### Your goal
Each entry below is to be returned exactly, with any pictures left out.

Collected data:

╭──

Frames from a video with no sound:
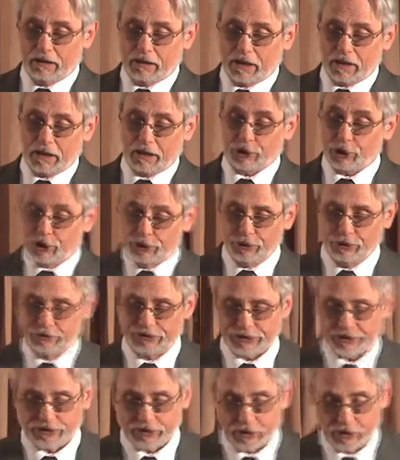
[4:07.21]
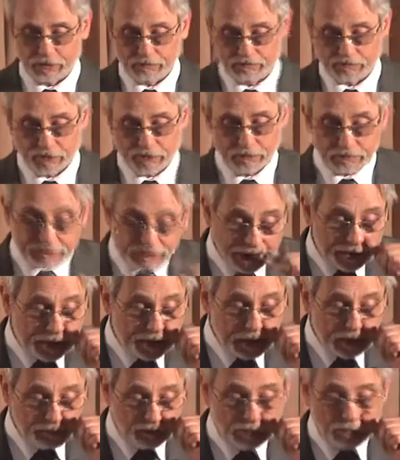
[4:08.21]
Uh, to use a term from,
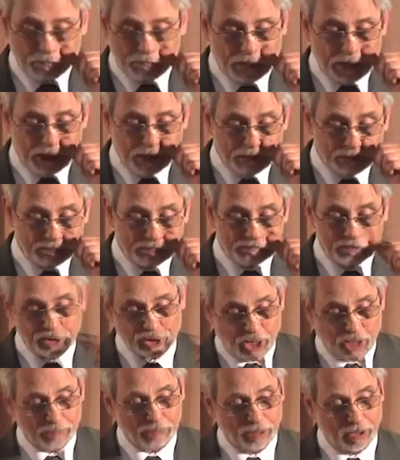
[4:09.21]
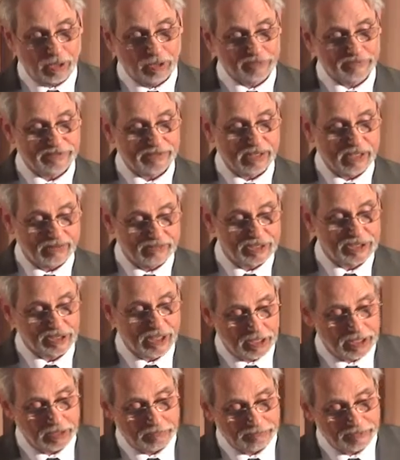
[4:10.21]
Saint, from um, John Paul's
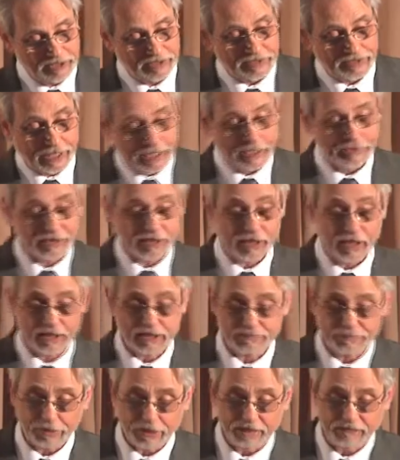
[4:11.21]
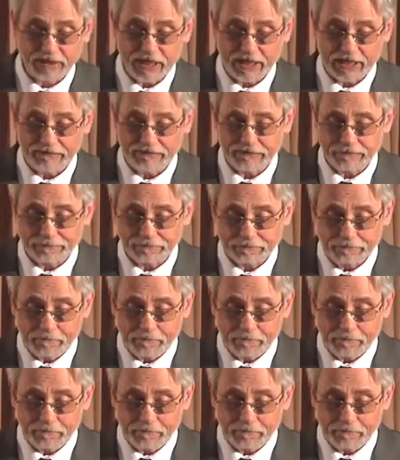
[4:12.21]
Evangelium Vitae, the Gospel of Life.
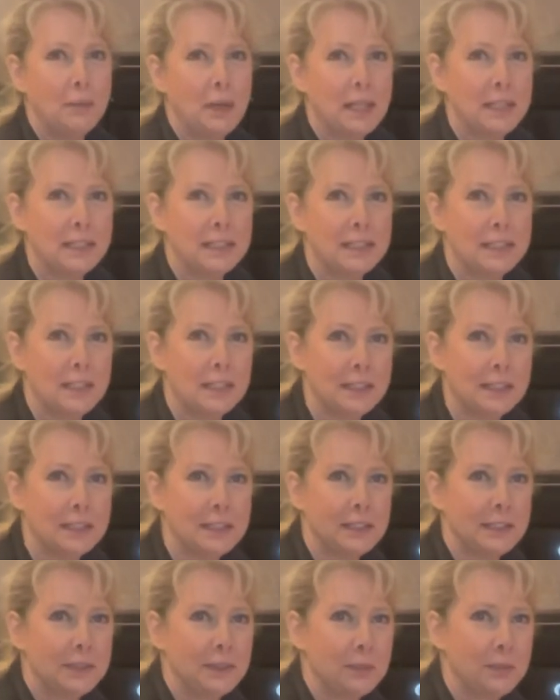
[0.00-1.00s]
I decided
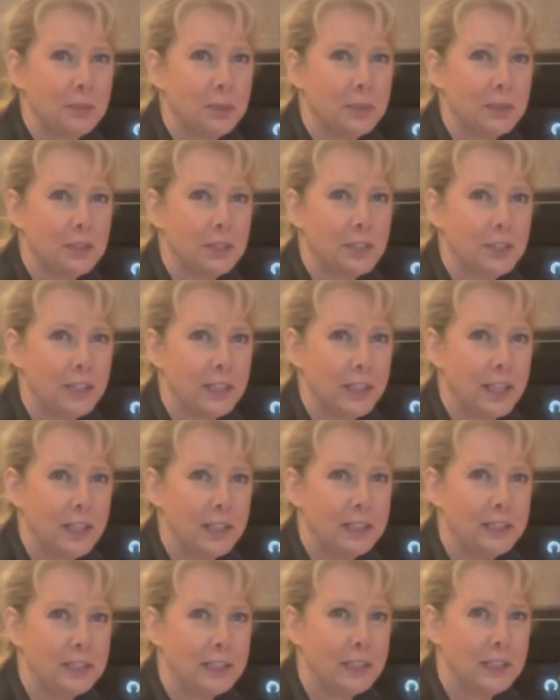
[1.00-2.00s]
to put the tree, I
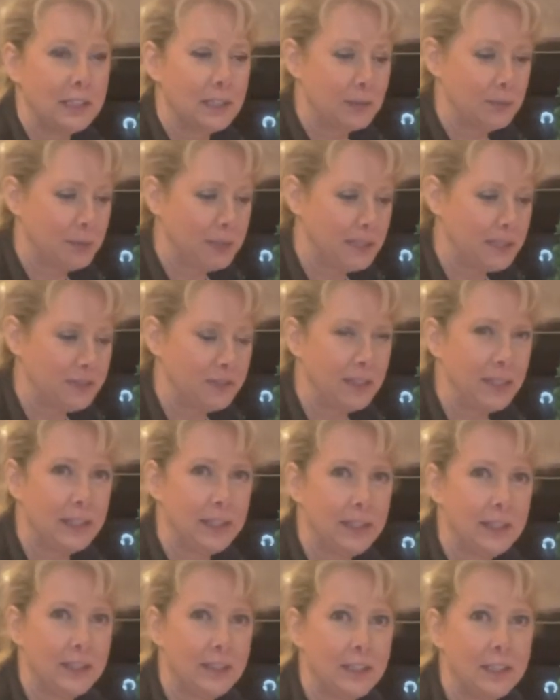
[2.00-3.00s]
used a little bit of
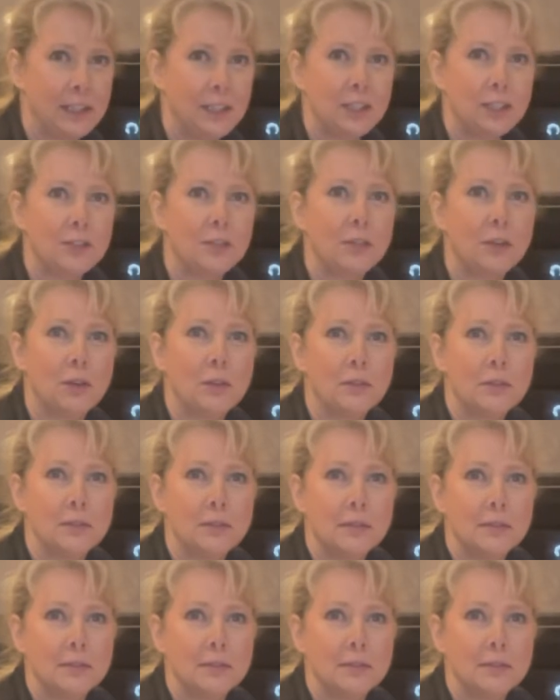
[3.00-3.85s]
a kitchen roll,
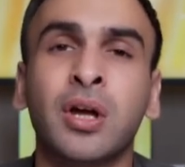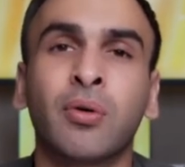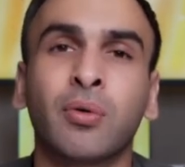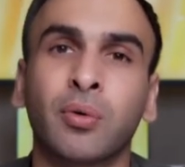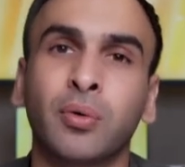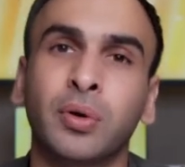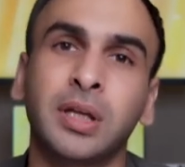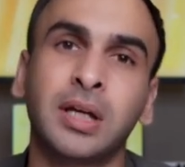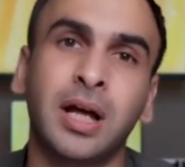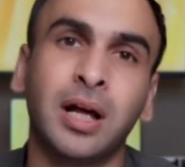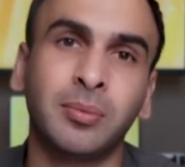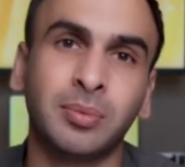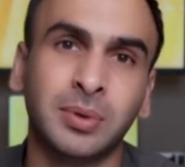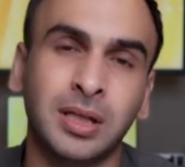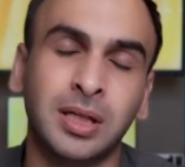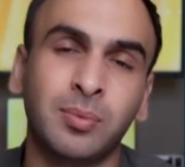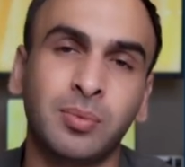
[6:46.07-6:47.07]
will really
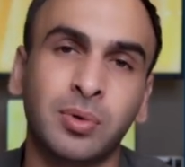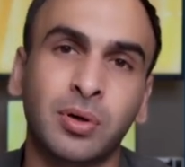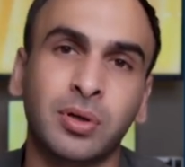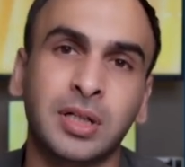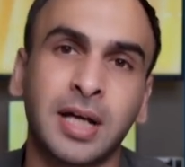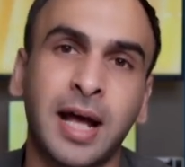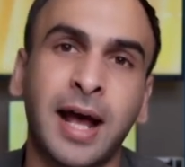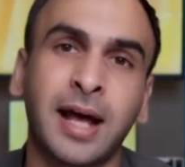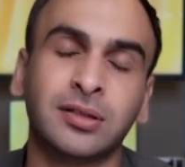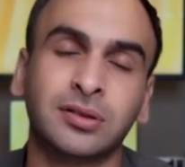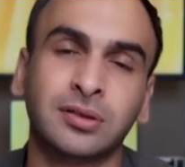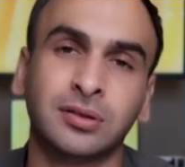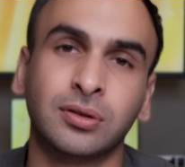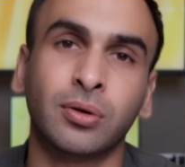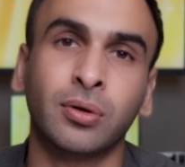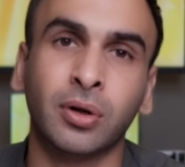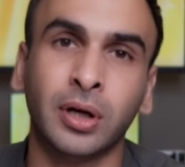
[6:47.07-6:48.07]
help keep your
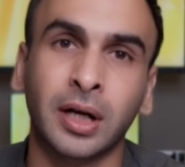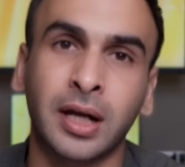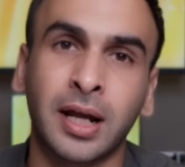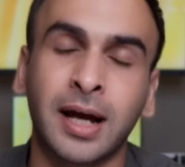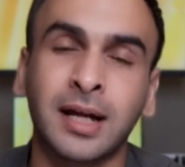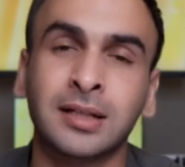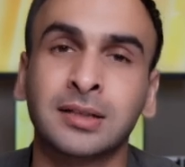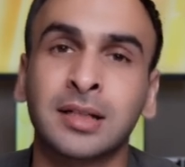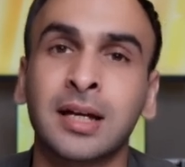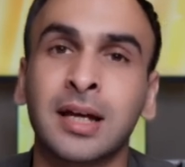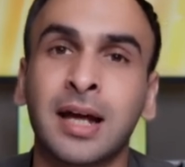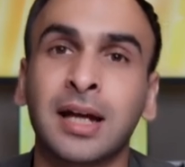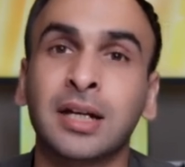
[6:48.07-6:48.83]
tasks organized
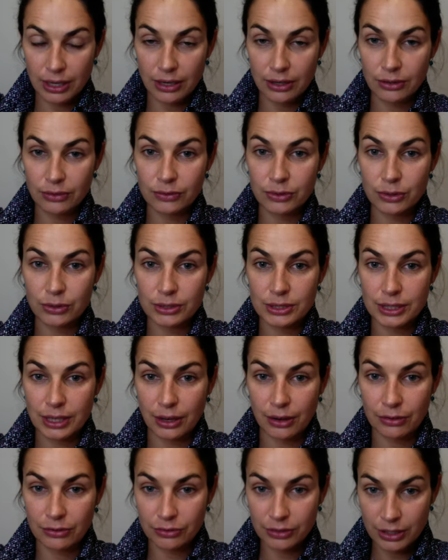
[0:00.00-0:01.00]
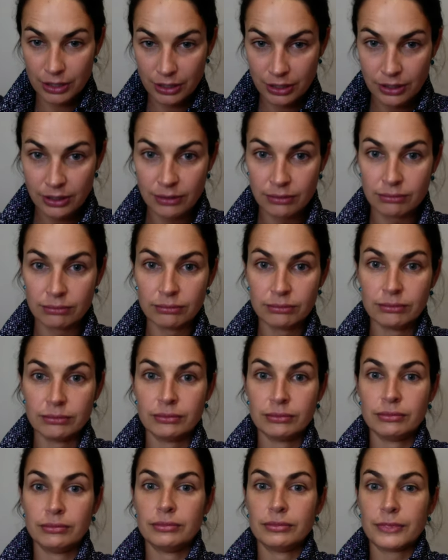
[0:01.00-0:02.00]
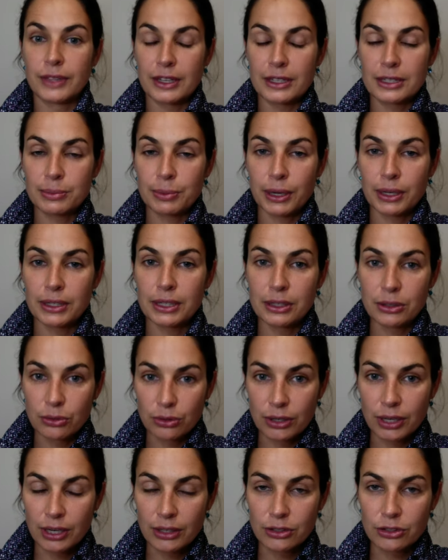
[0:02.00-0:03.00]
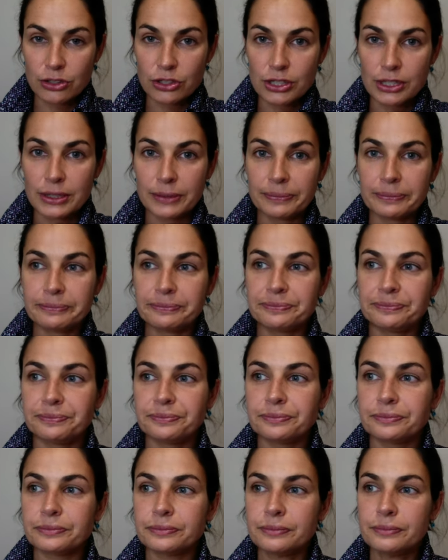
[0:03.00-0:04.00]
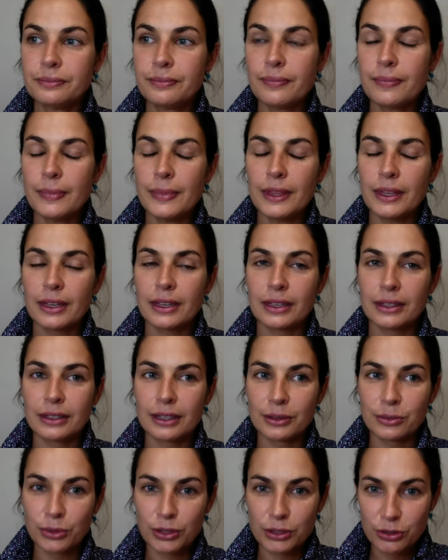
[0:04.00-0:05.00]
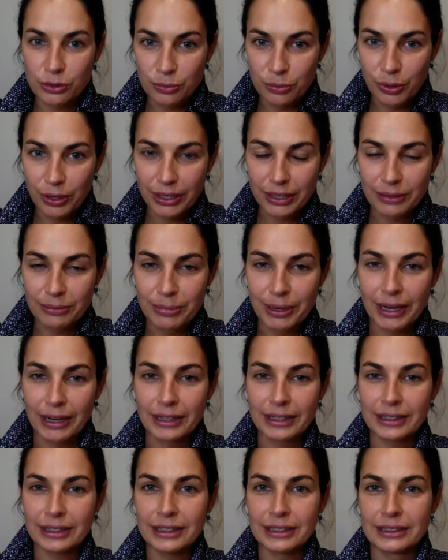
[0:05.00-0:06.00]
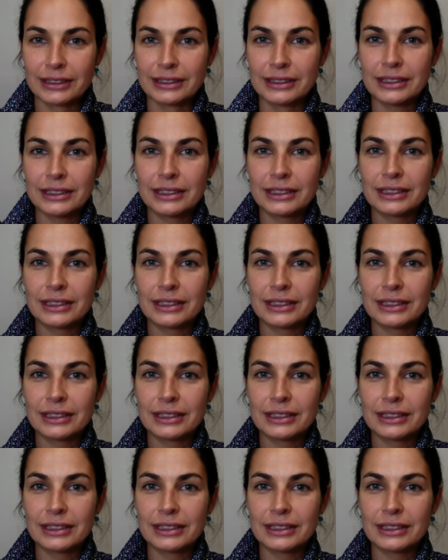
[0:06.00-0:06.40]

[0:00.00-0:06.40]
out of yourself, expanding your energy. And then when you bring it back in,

╰──

### Exercise solution
Frames from a video with no sound:
[4:07.21]
[4:08.21]
Uh, to use a term from,
[4:09.21]
[4:10.21]
Saint, from um, John Paul's
[4:11.21]
[4:12.21]
Evangelium Vitae, the Gospel of Life.
[0.00-1.00s]
I decided
[1.00-2.00s]
to put the tree, I
[2.00-3.00s]
used a little bit of
[3.00-3.85s]
a kitchen roll,
[6:46.07-6:47.07]
will really
[6:47.07-6:48.07]
help keep your
[6:48.07-6:48.83]
tasks organized
[0:00.00-0:01.00]
[0:01.00-0:02.00]
[0:02.00-0:03.00]
[0:03.00-0:04.00]
[0:04.00-0:05.00]
[0:05.00-0:06.00]
[0:06.00-0:06.40]

[0:00.00-0:06.40]
out of yourself, expanding your energy. And then when you bring it back in,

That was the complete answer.